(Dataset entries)
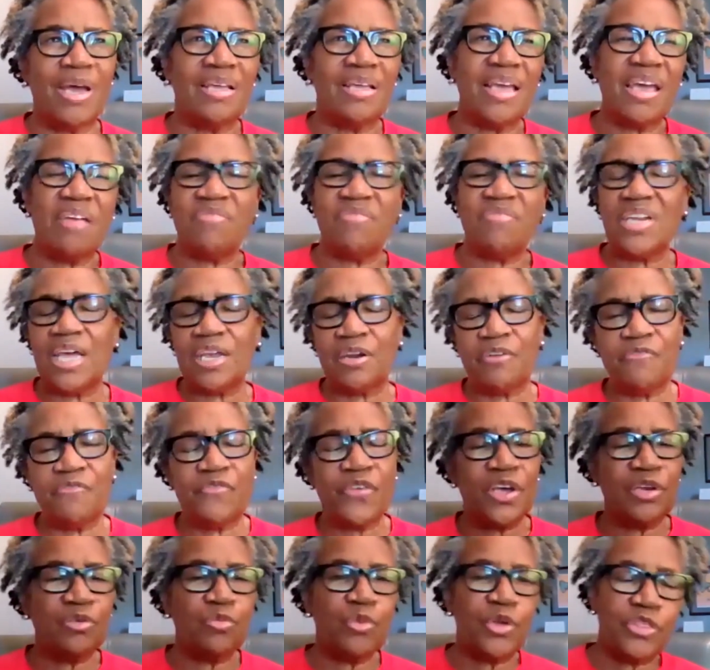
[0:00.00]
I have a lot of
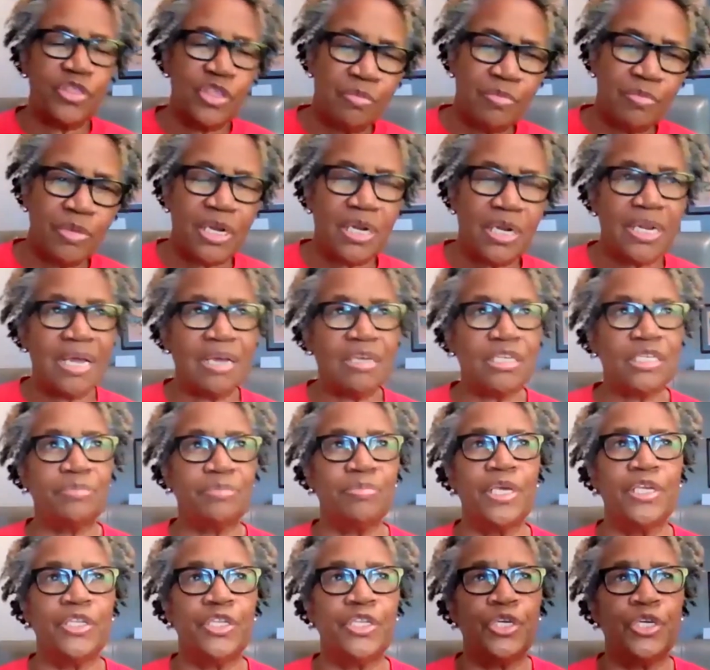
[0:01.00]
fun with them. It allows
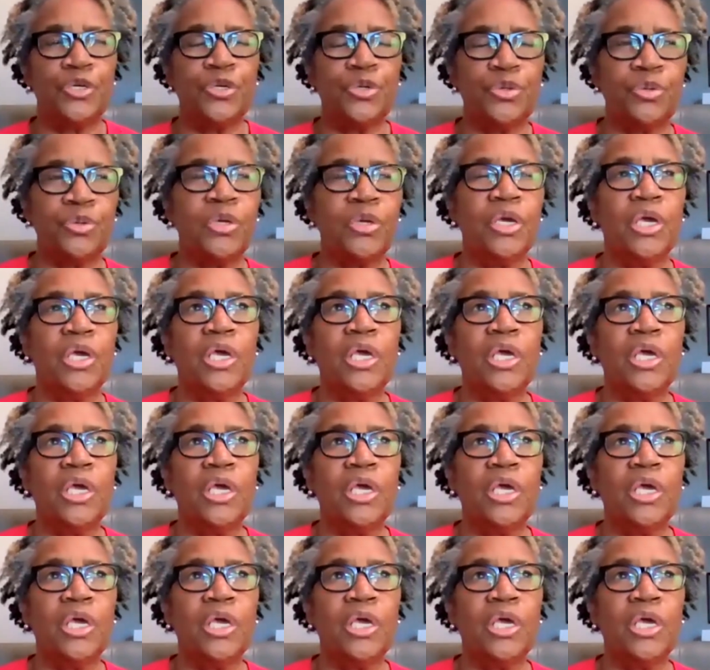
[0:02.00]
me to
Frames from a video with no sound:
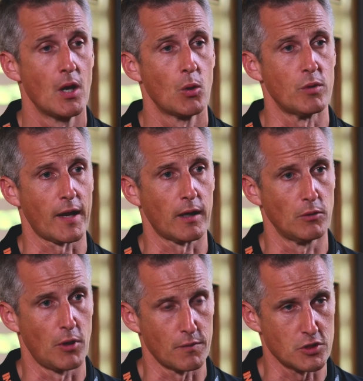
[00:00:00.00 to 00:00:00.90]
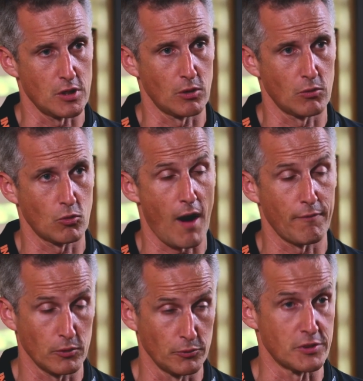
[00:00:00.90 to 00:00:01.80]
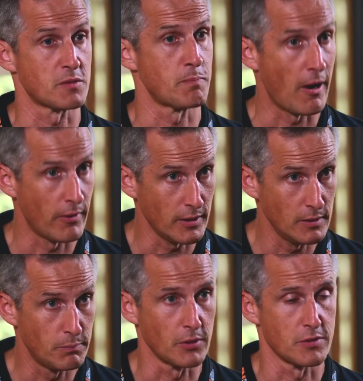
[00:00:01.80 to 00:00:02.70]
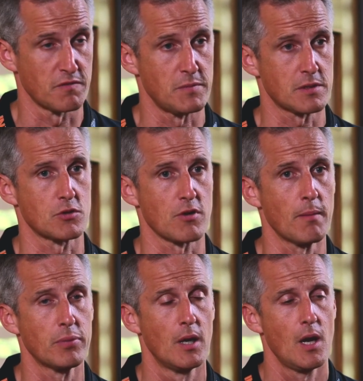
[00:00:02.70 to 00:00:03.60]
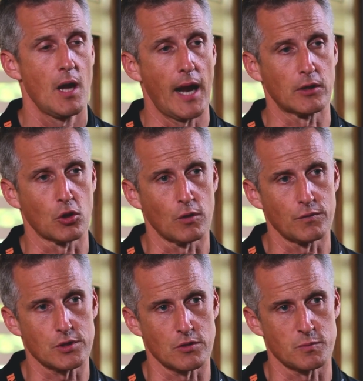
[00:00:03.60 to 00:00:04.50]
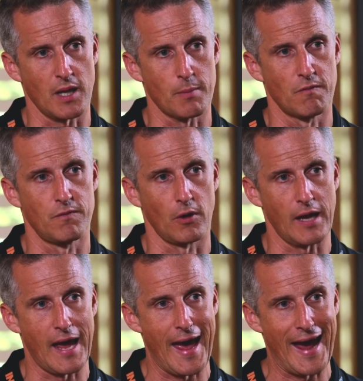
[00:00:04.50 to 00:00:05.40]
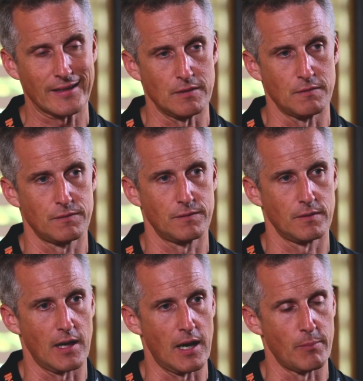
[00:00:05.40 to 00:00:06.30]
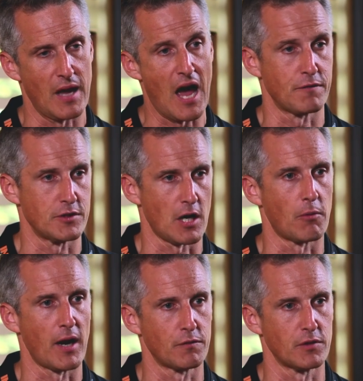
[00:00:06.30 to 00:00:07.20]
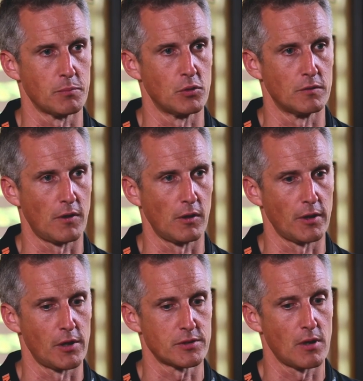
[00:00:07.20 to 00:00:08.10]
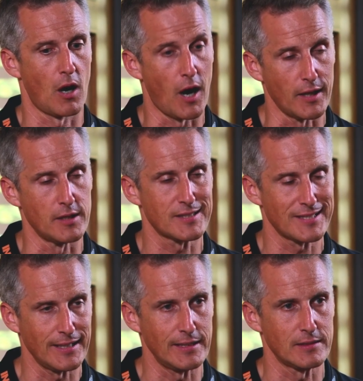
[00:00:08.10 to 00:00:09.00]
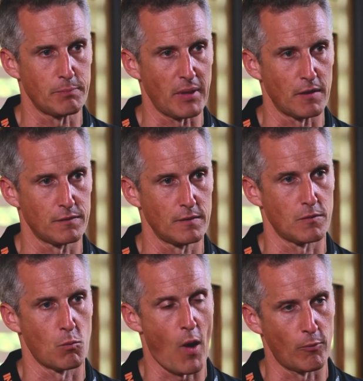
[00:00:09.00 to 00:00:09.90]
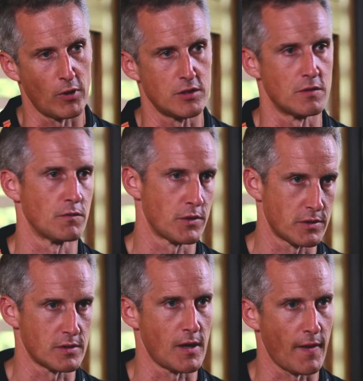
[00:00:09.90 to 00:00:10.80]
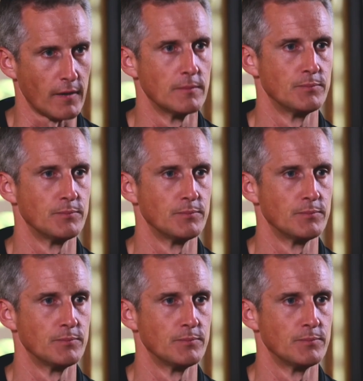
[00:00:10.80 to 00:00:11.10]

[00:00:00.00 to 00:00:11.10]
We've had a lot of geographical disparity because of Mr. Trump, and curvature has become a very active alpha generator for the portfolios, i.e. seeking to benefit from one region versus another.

==

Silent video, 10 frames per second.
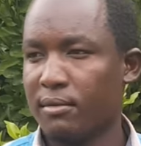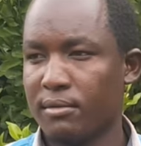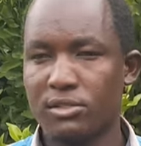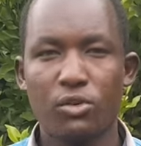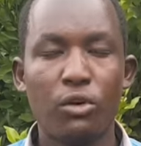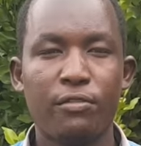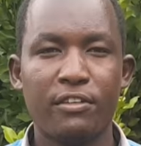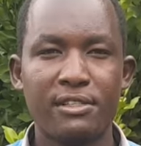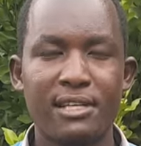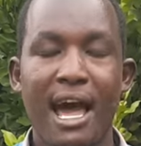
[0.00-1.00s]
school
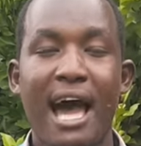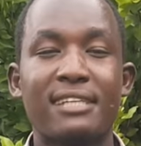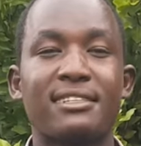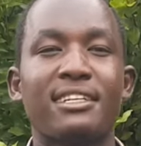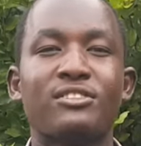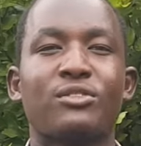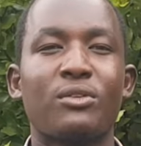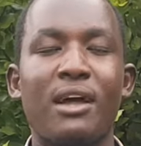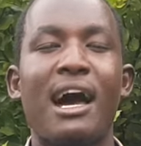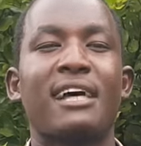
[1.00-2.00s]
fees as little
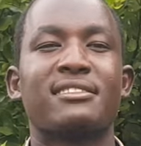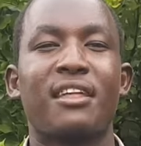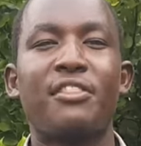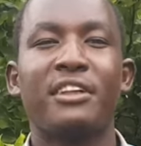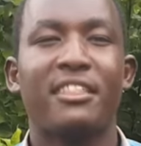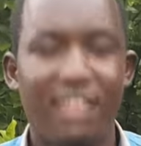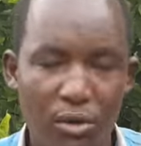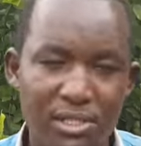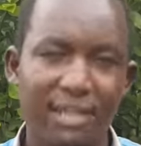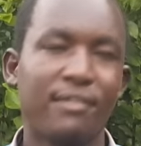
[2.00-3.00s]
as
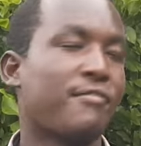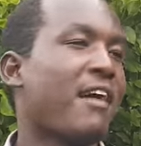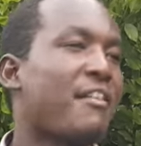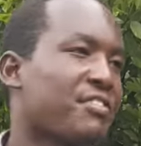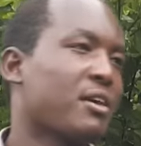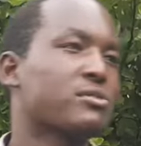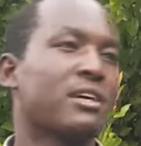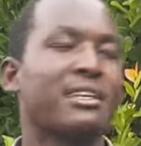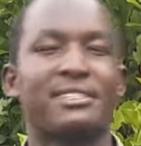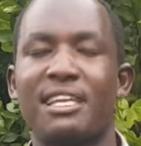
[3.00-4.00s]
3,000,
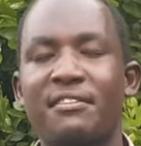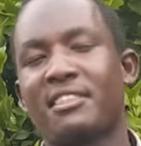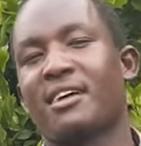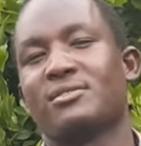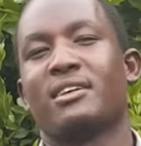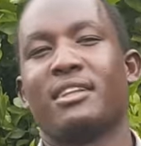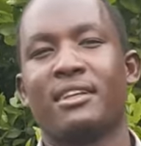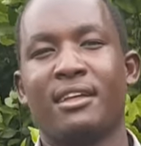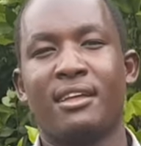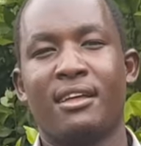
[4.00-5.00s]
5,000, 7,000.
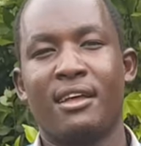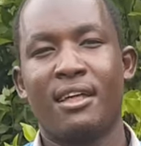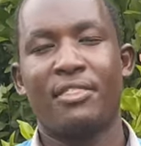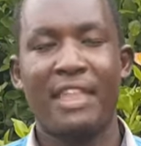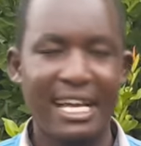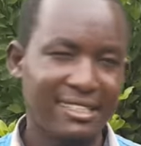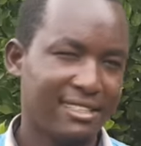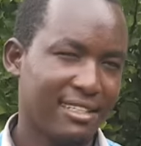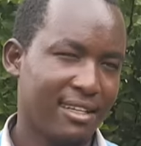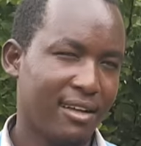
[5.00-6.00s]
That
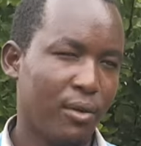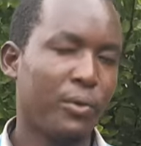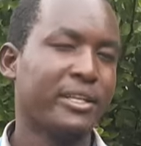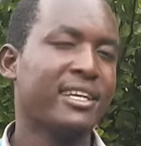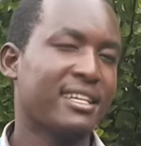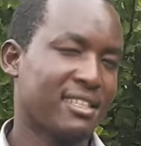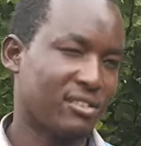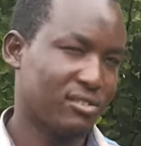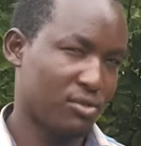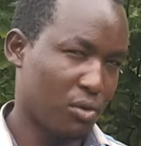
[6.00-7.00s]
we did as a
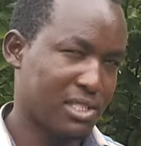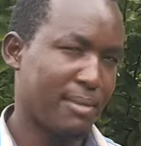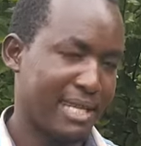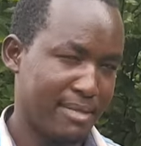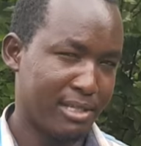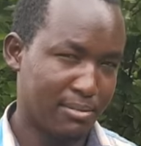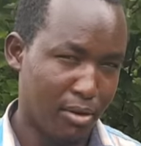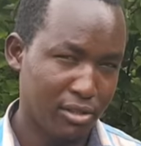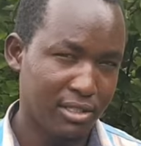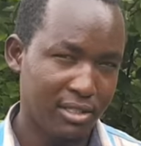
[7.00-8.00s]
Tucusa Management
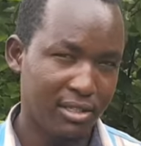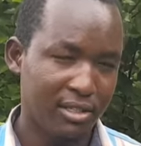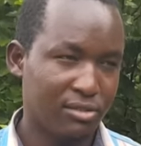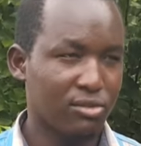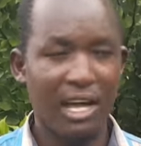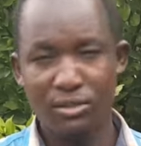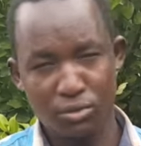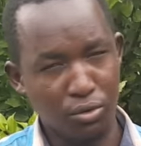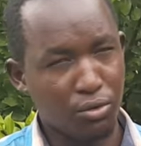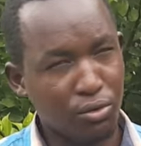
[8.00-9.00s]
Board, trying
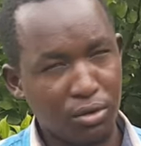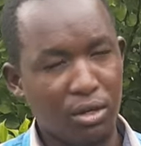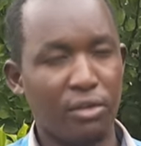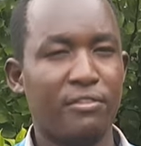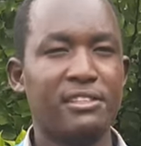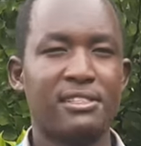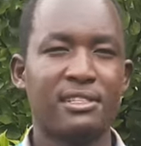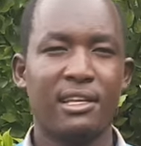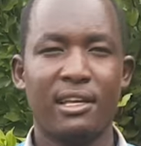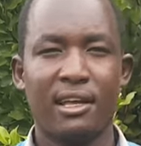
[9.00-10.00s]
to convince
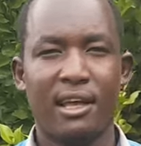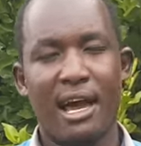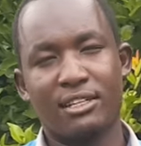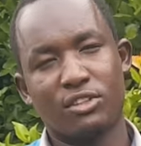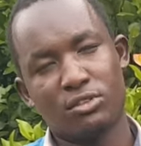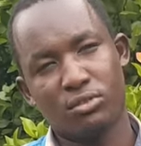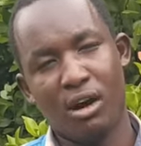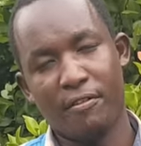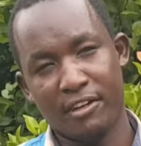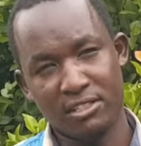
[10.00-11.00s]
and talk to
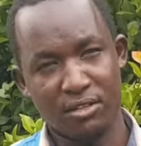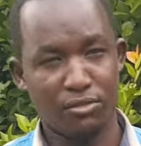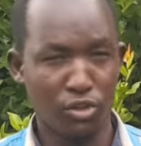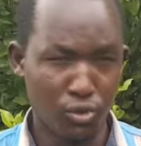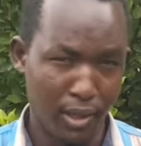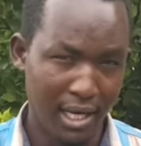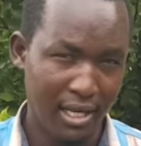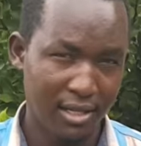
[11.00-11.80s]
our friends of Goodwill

...

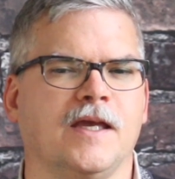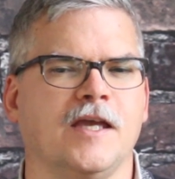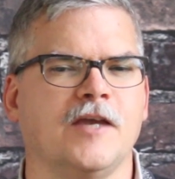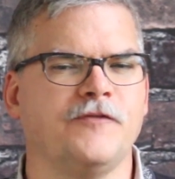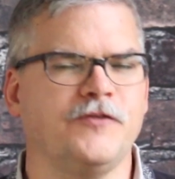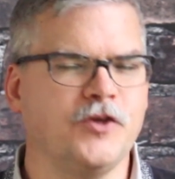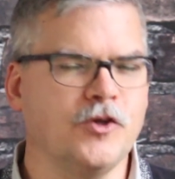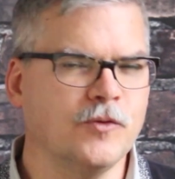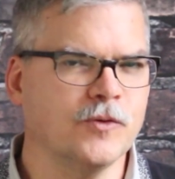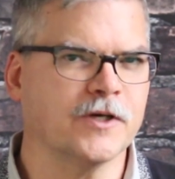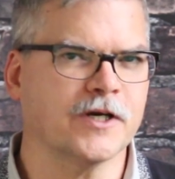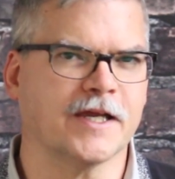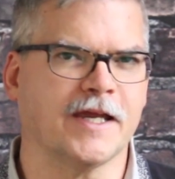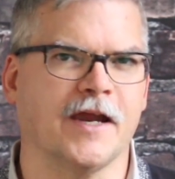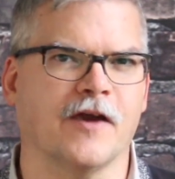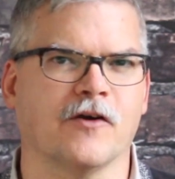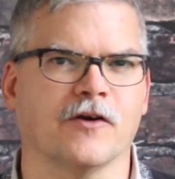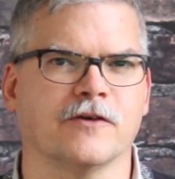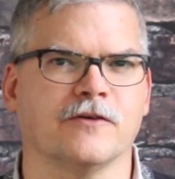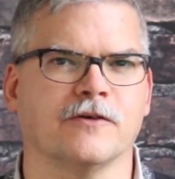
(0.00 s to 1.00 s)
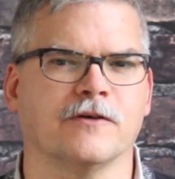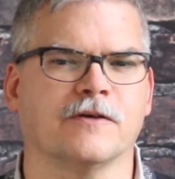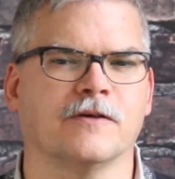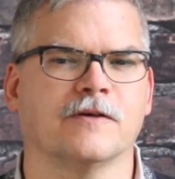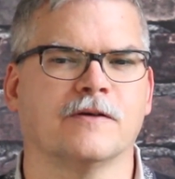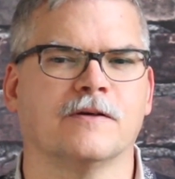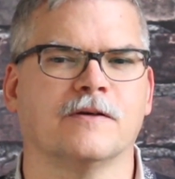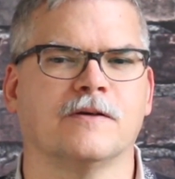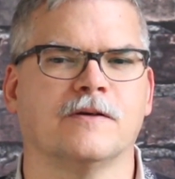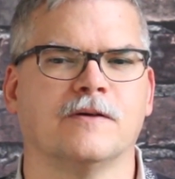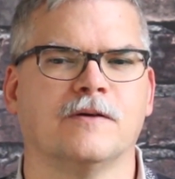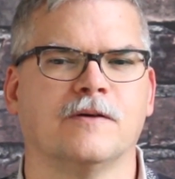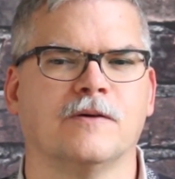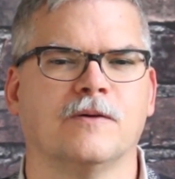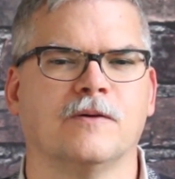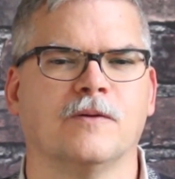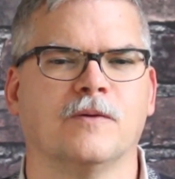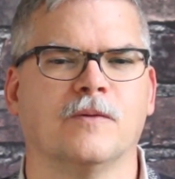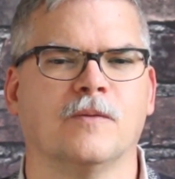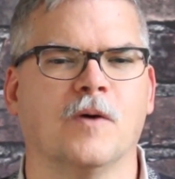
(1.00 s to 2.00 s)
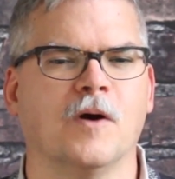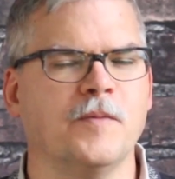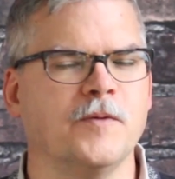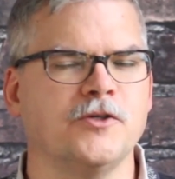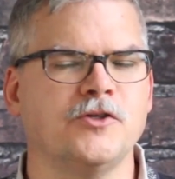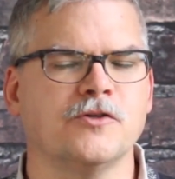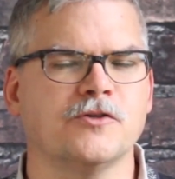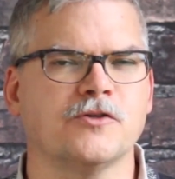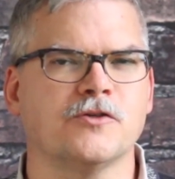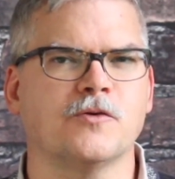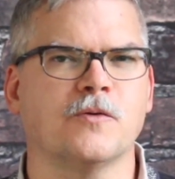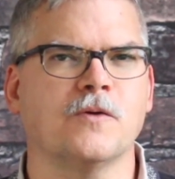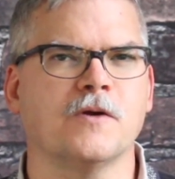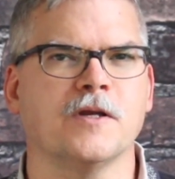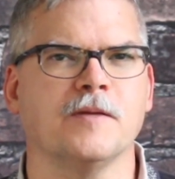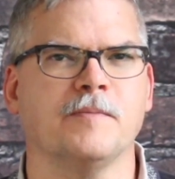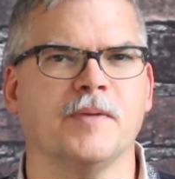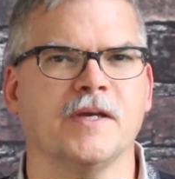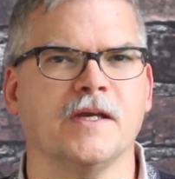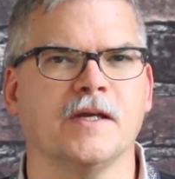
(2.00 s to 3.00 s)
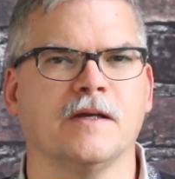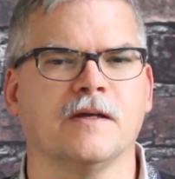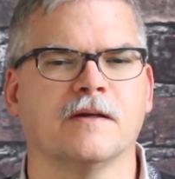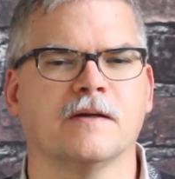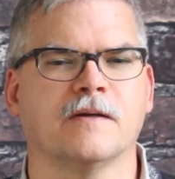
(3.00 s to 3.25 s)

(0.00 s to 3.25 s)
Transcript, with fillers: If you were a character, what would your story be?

* Requirement *
Copy word for word the span of the records above that begins at the line with "(1.00 s to 2.00 s)" and ends at the line with "Transcript, with fillers: If", including those two lines but not the pictures.

* Exercise result *
(1.00 s to 2.00 s)
(2.00 s to 3.00 s)
(3.00 s to 3.25 s)

(0.00 s to 3.25 s)
Transcript, with fillers: If you were a character, what would your story be?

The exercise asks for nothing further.